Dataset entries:

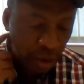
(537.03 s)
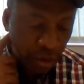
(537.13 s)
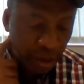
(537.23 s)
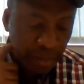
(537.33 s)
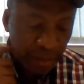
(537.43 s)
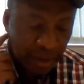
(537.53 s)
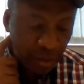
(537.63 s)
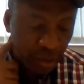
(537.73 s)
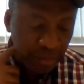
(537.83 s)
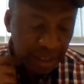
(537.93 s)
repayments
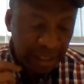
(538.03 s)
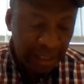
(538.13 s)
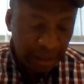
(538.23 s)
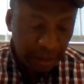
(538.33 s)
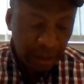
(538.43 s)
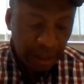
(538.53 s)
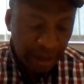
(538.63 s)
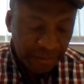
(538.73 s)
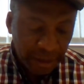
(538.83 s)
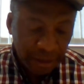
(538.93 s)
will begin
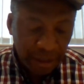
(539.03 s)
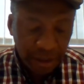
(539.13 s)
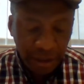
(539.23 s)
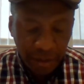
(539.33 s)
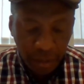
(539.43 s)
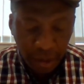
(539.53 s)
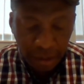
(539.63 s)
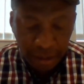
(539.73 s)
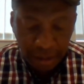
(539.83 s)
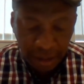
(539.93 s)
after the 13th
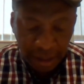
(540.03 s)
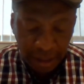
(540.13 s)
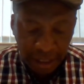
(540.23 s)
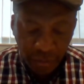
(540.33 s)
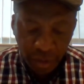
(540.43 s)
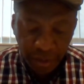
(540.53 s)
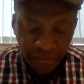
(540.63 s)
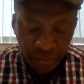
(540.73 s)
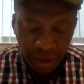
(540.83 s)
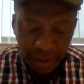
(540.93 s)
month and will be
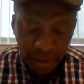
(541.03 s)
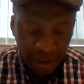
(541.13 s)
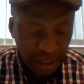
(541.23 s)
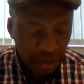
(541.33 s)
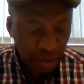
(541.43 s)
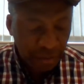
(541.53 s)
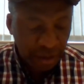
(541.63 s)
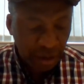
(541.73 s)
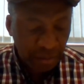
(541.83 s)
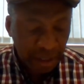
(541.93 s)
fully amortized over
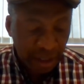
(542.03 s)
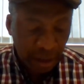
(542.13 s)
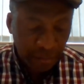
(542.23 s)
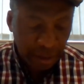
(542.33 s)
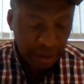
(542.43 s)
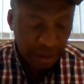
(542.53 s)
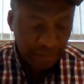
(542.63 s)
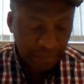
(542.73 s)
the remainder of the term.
* * *
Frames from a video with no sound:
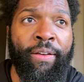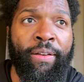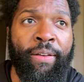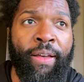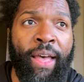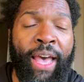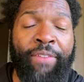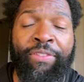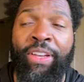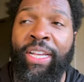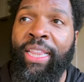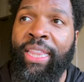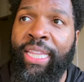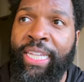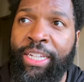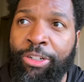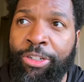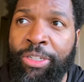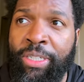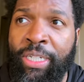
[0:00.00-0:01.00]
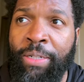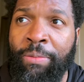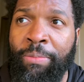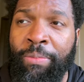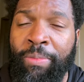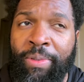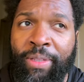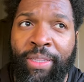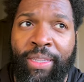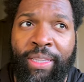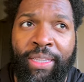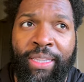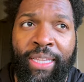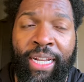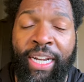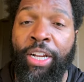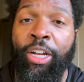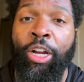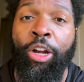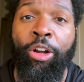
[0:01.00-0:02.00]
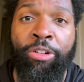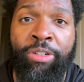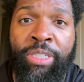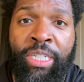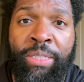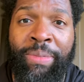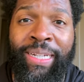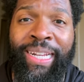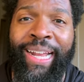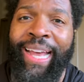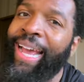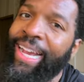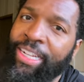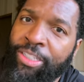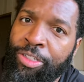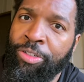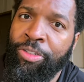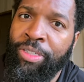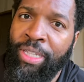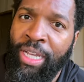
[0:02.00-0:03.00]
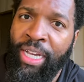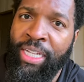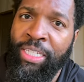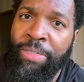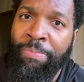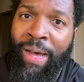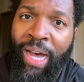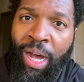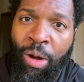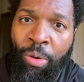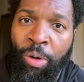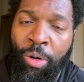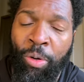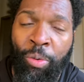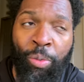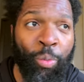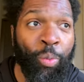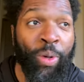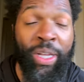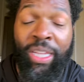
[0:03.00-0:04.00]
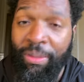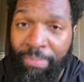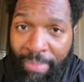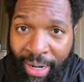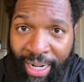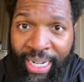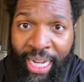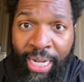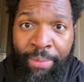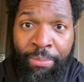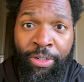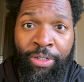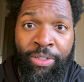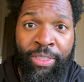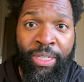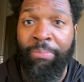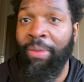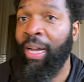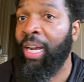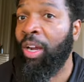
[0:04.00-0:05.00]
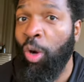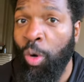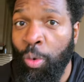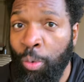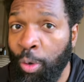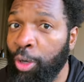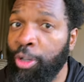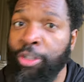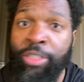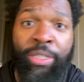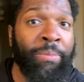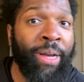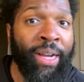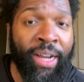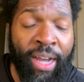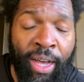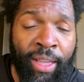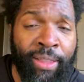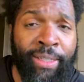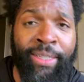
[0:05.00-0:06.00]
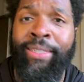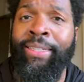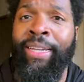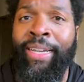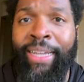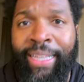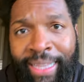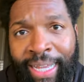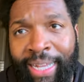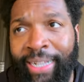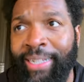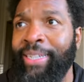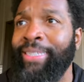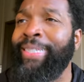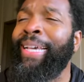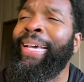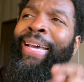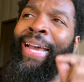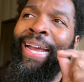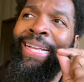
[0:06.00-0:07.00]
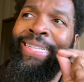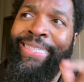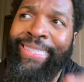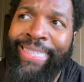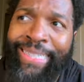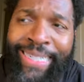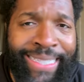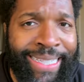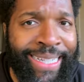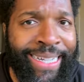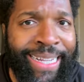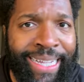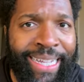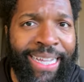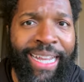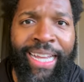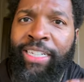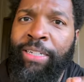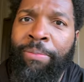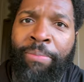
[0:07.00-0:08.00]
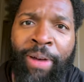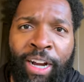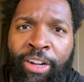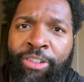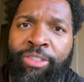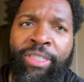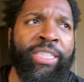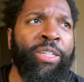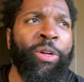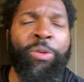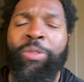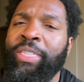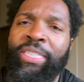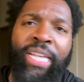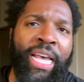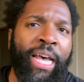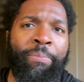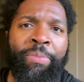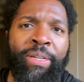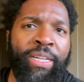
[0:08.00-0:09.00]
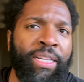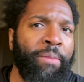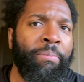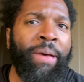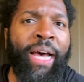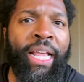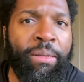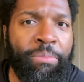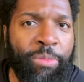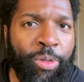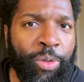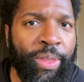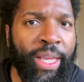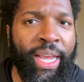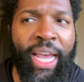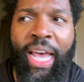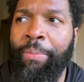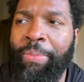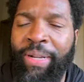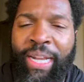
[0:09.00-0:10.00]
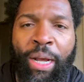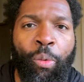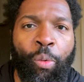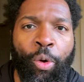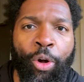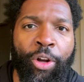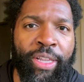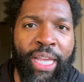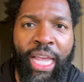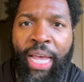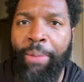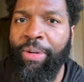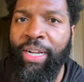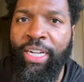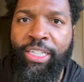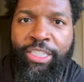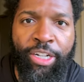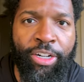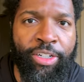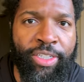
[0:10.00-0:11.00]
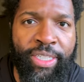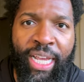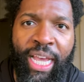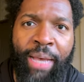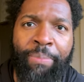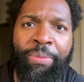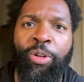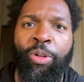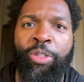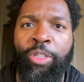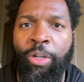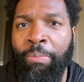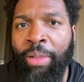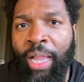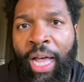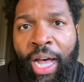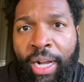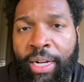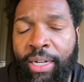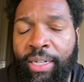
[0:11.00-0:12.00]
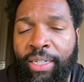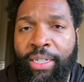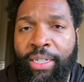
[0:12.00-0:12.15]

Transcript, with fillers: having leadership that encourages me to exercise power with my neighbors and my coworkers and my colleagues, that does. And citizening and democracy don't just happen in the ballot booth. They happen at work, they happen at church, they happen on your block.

[Task]
Check every line above for the word "with" and copy those that have it.

[Answer to this problem]
Frames from a video with no sound:
Transcript, with fillers: having leadership that encourages me to exercise power with my neighbors and my coworkers and my colleagues, that does. And citizening and democracy don't just happen in the ballot booth. They happen at work, they happen at church, they happen on your block.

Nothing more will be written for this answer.